A question prompted by UKGBC, which chaired the event, was that the business case isn’t truly understood, taken that many companies are pushing the limits of what they can do despite neither having regulatory support nor customer demand. To drive real change do we need to shift the conversation on sustainability to one that involves the consumer?

 Perhaps this is essential if we need to shift the debate without government mandate to create a broader mandate to ensure change happens. In the period since the UK Sustainable Development strategy was launched, we have learnt that sustainability is no longer of merely academic interest. From 2007 to 2016, we have had numerous indications that not only do we live in a changing world from a climate perspective, but many of the mega trends which will shape our environment and society in the future need to be addressed. This takes long term planning, longer than any single term of government.

Having had a previous career, with the Environment Agency, I’m forever mindful that throughout the northern hemisphere, record droughts, high temperatures and floods are never far from our screens. Counter this with the United Nations Environmental Program (UNEP) continuing to report that limited progress had been made on the most important environmental goals.

There is still a remarkable lack of political leadership regarding sustainability, which forces well-intentioned companies into tight corners. Such firms are able to read the news and see the possibilities and threats ahead, but find it difficult to realise the opportunities in sustainability. Perhaps such a view was re-enforced by a recent international survey of professionals which revealed that customers in UK and US are much less likely to believe in a causal connection between human action and climate impacts. With all the politics that fill our TV screens and notify us of the continual change in UK and world politics, our political leaders need to understand the connection and messages they give to the market, and not just drive behaviour through improved regulation and business policy.
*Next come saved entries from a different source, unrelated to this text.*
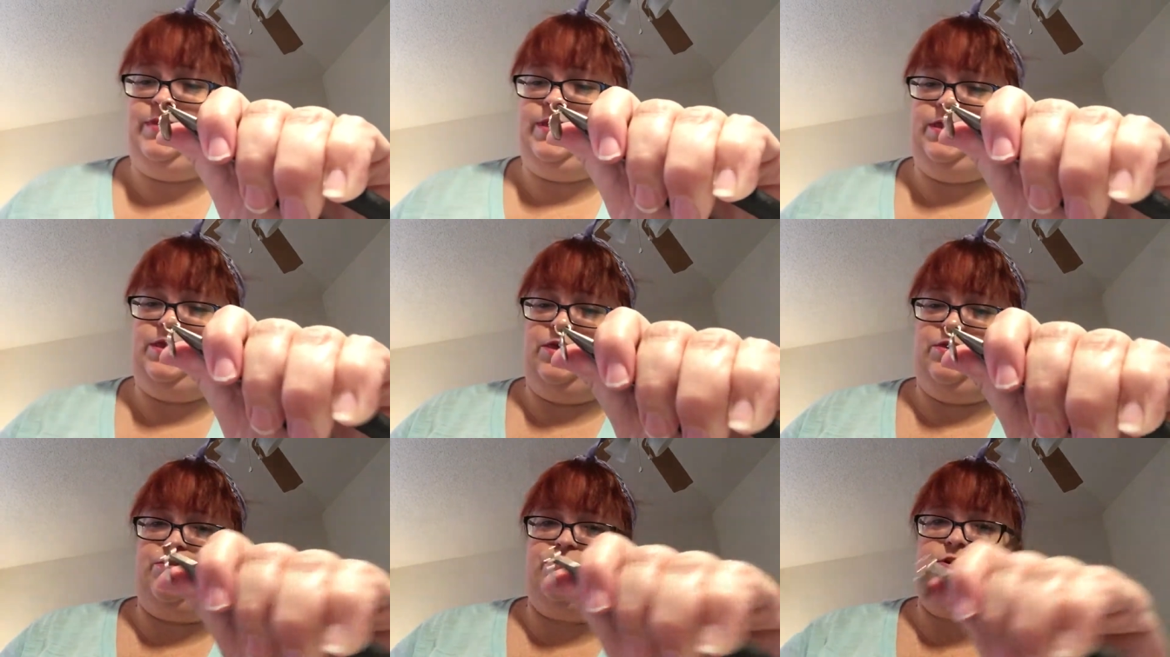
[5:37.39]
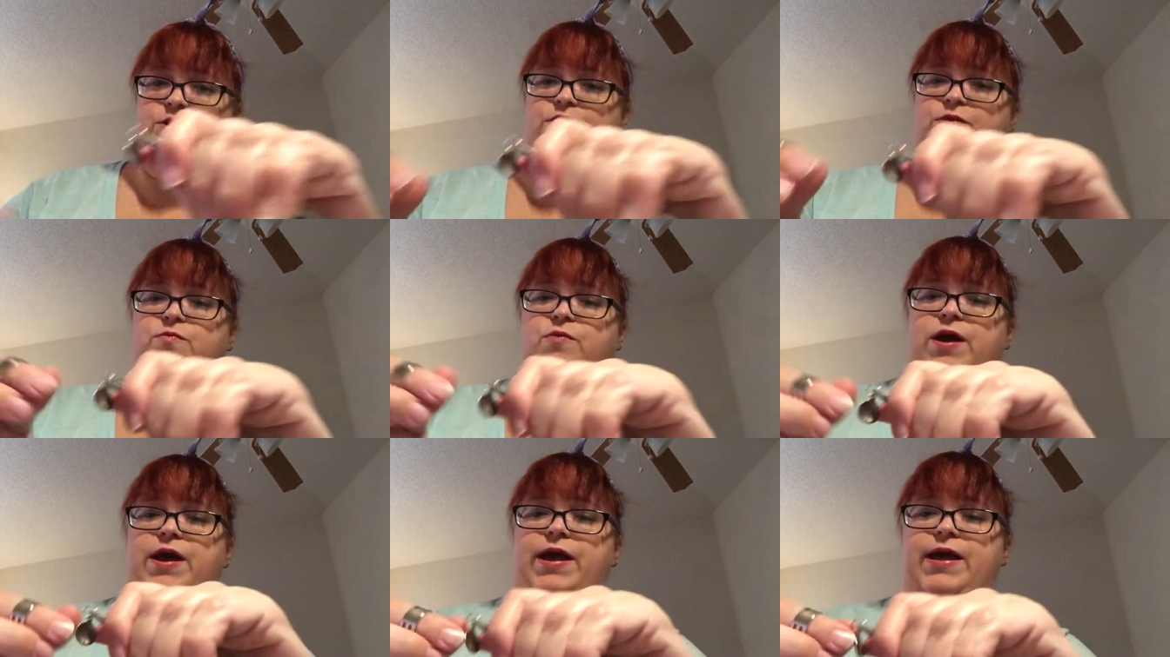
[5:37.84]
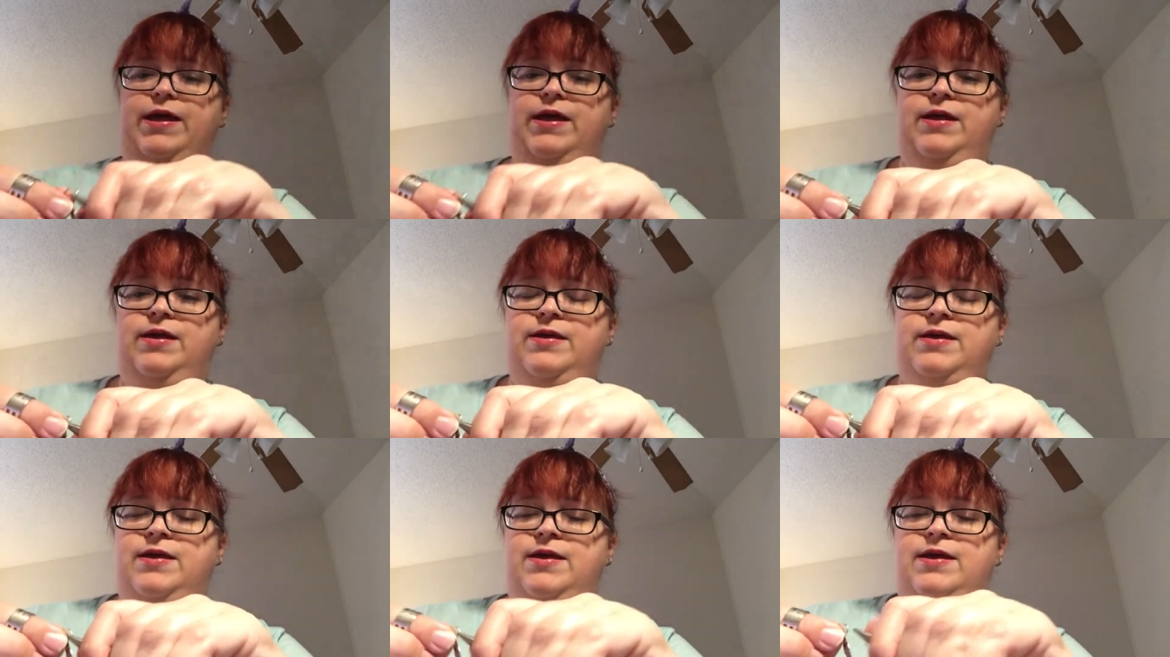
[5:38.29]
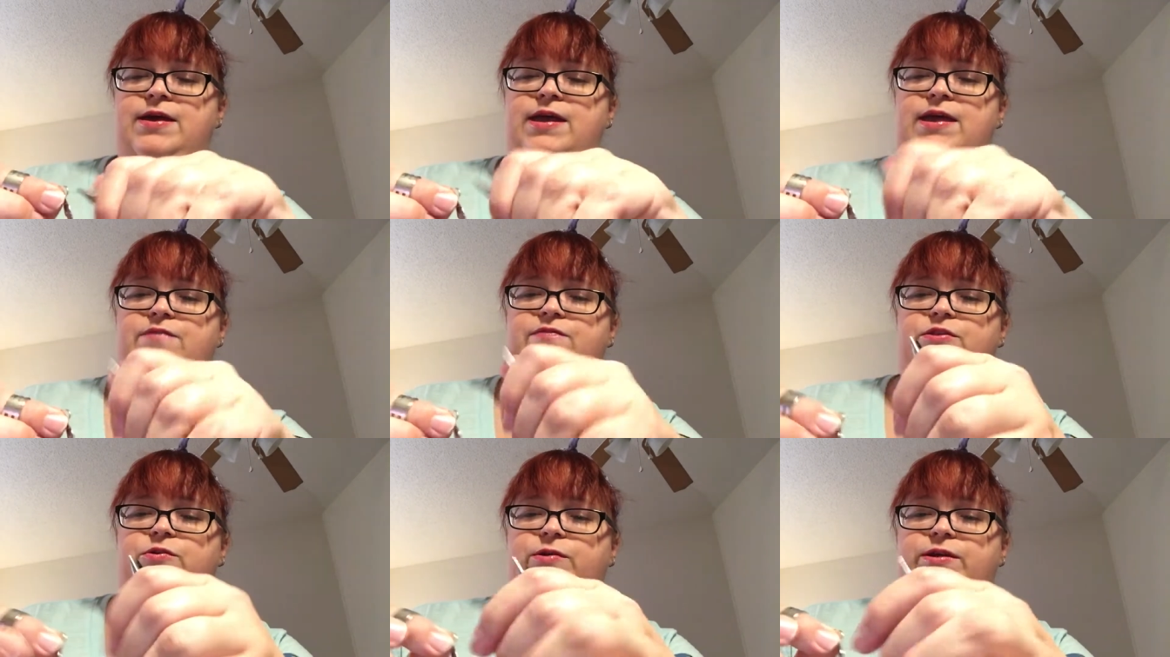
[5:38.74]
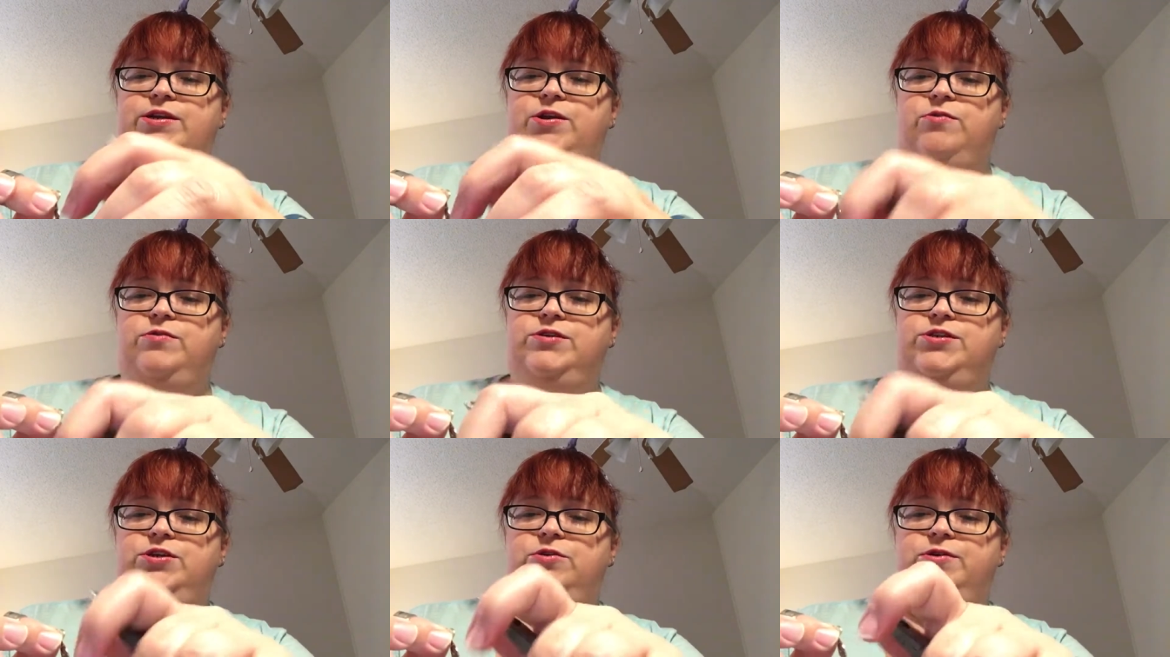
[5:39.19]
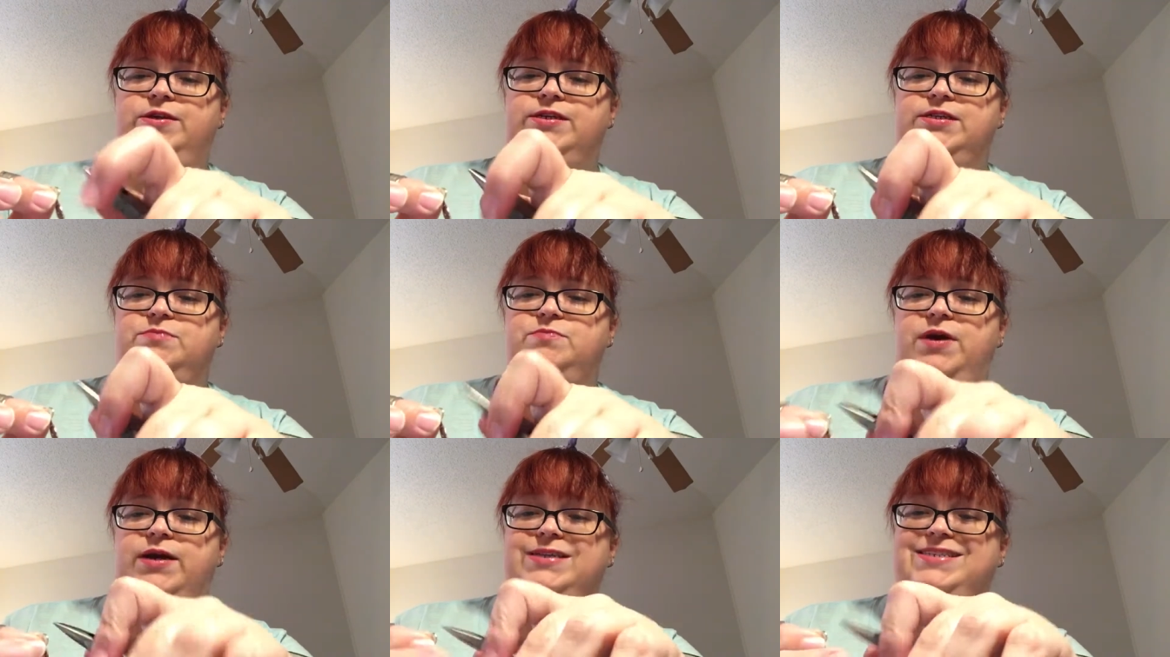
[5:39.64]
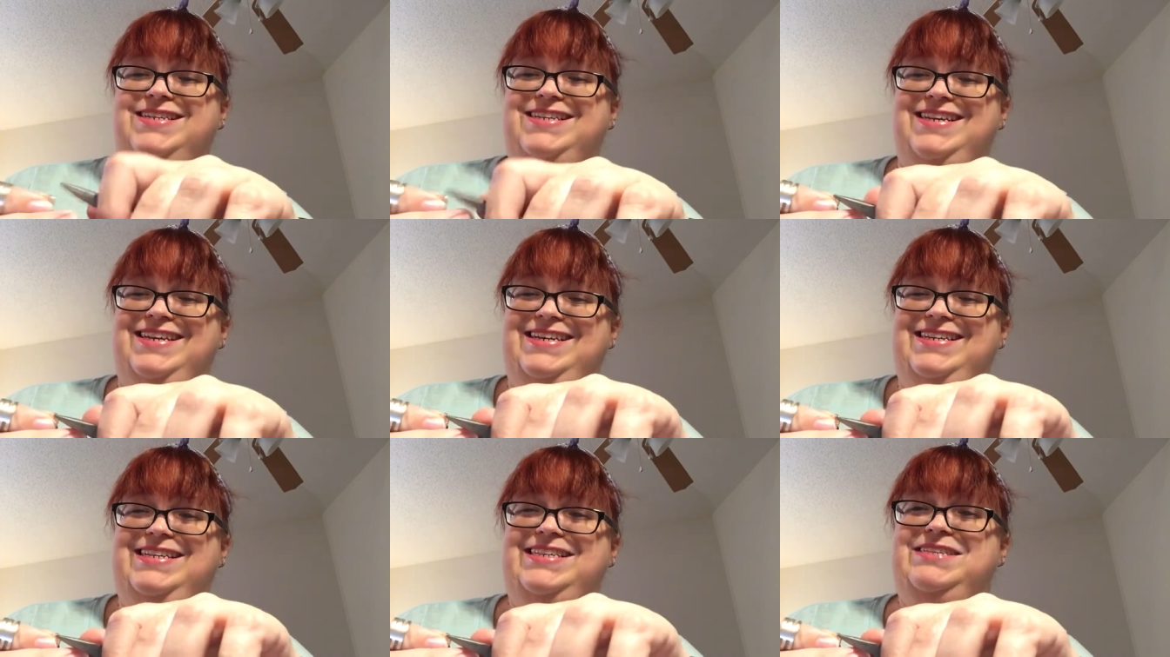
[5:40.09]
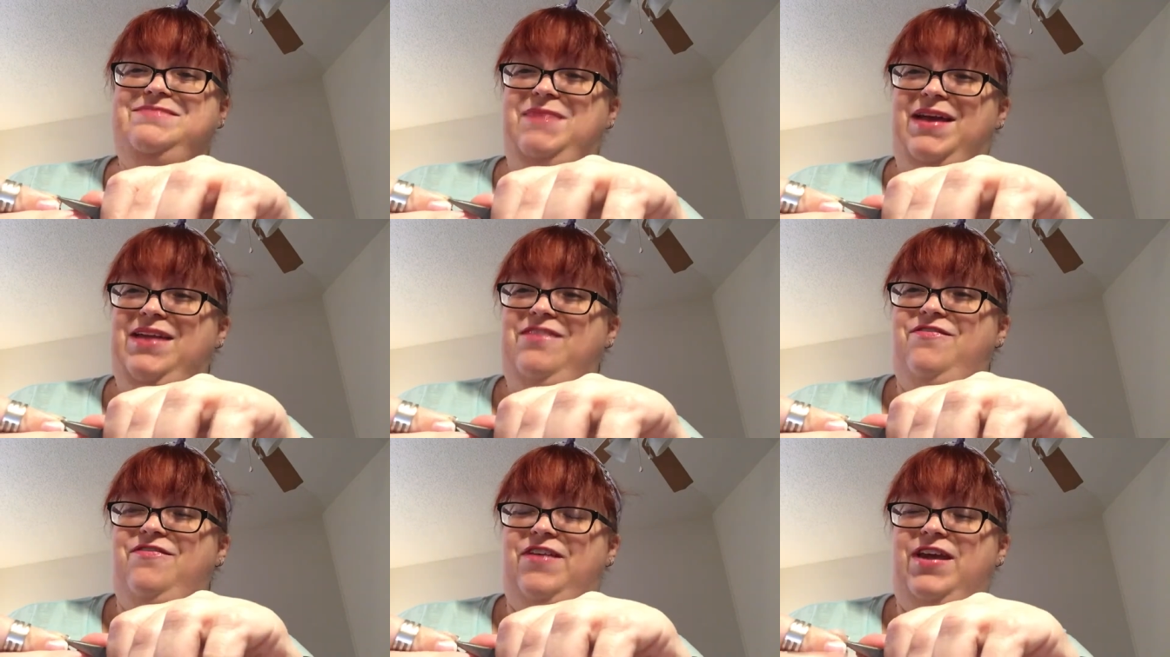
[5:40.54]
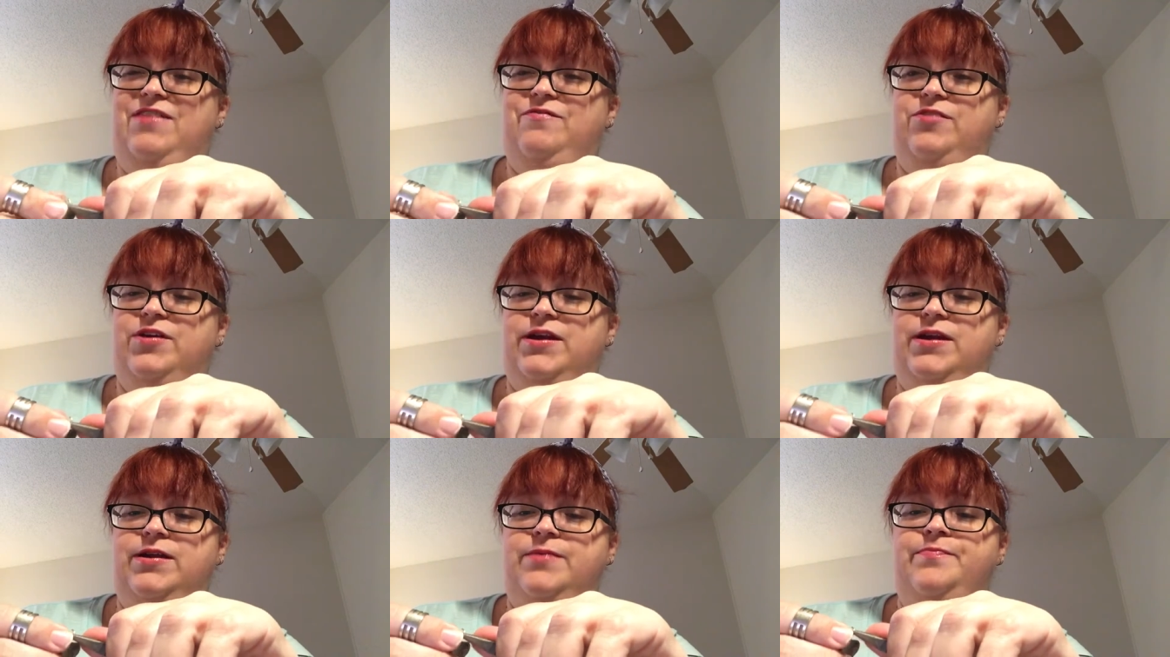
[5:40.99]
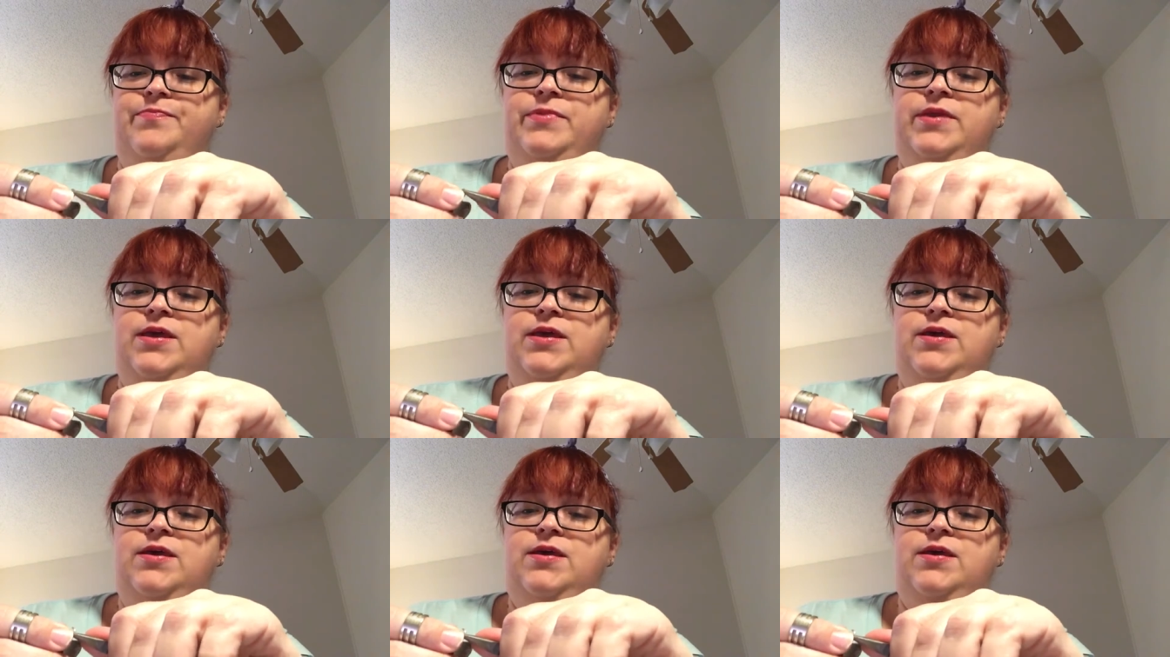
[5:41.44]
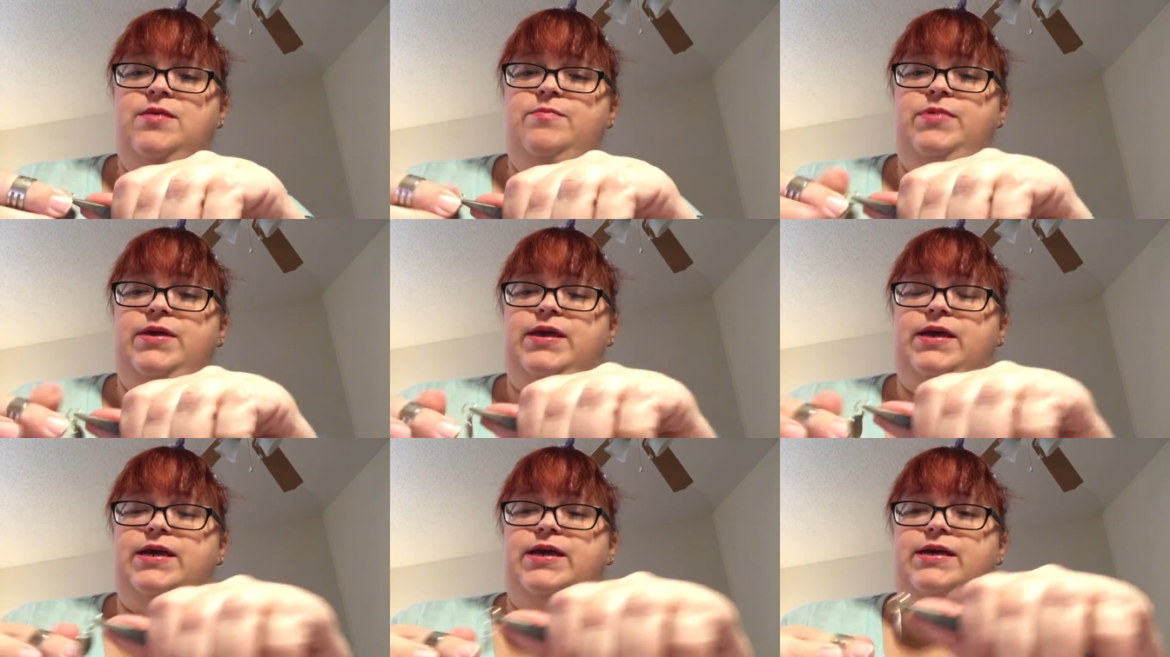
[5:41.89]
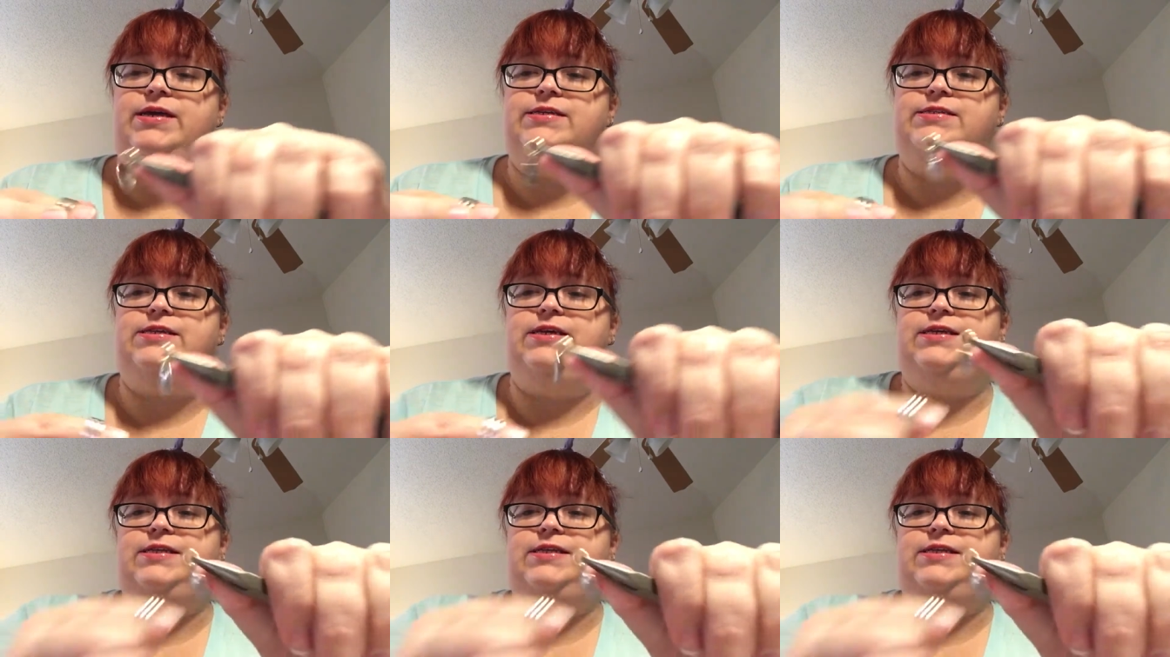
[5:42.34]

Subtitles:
And the third way, even though I don't do it as much, it is my favorite because you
I went back to a survey of property investors held in 2010 that posed the question, ‘How will green buildings perform against non-green buildings?’ An overwhelming 86% of respondents said that green buildings will become more valuable. Since that survey was conducted, pressures on real estate owners and managers to make their properties more sustainable have continued to grow.

So the question is how do we address the bigger picture of sustainability and can we really achieve change across all generations, occupations and beliefs? It largely comes down to reframing sustainability so that it makes more sense to everyone, and providing sensible reasons for implementing change for long terms gain for both the environment and the individual.

We have come a long way but there is still a long way to go – especially when you consider we are living in a world that is constantly changing and under continual pressure from so many factors, from political to environmental. Sustainability is firmly on the agenda. We need to make sure it stays there and becomes the norm that we all think about and act upon.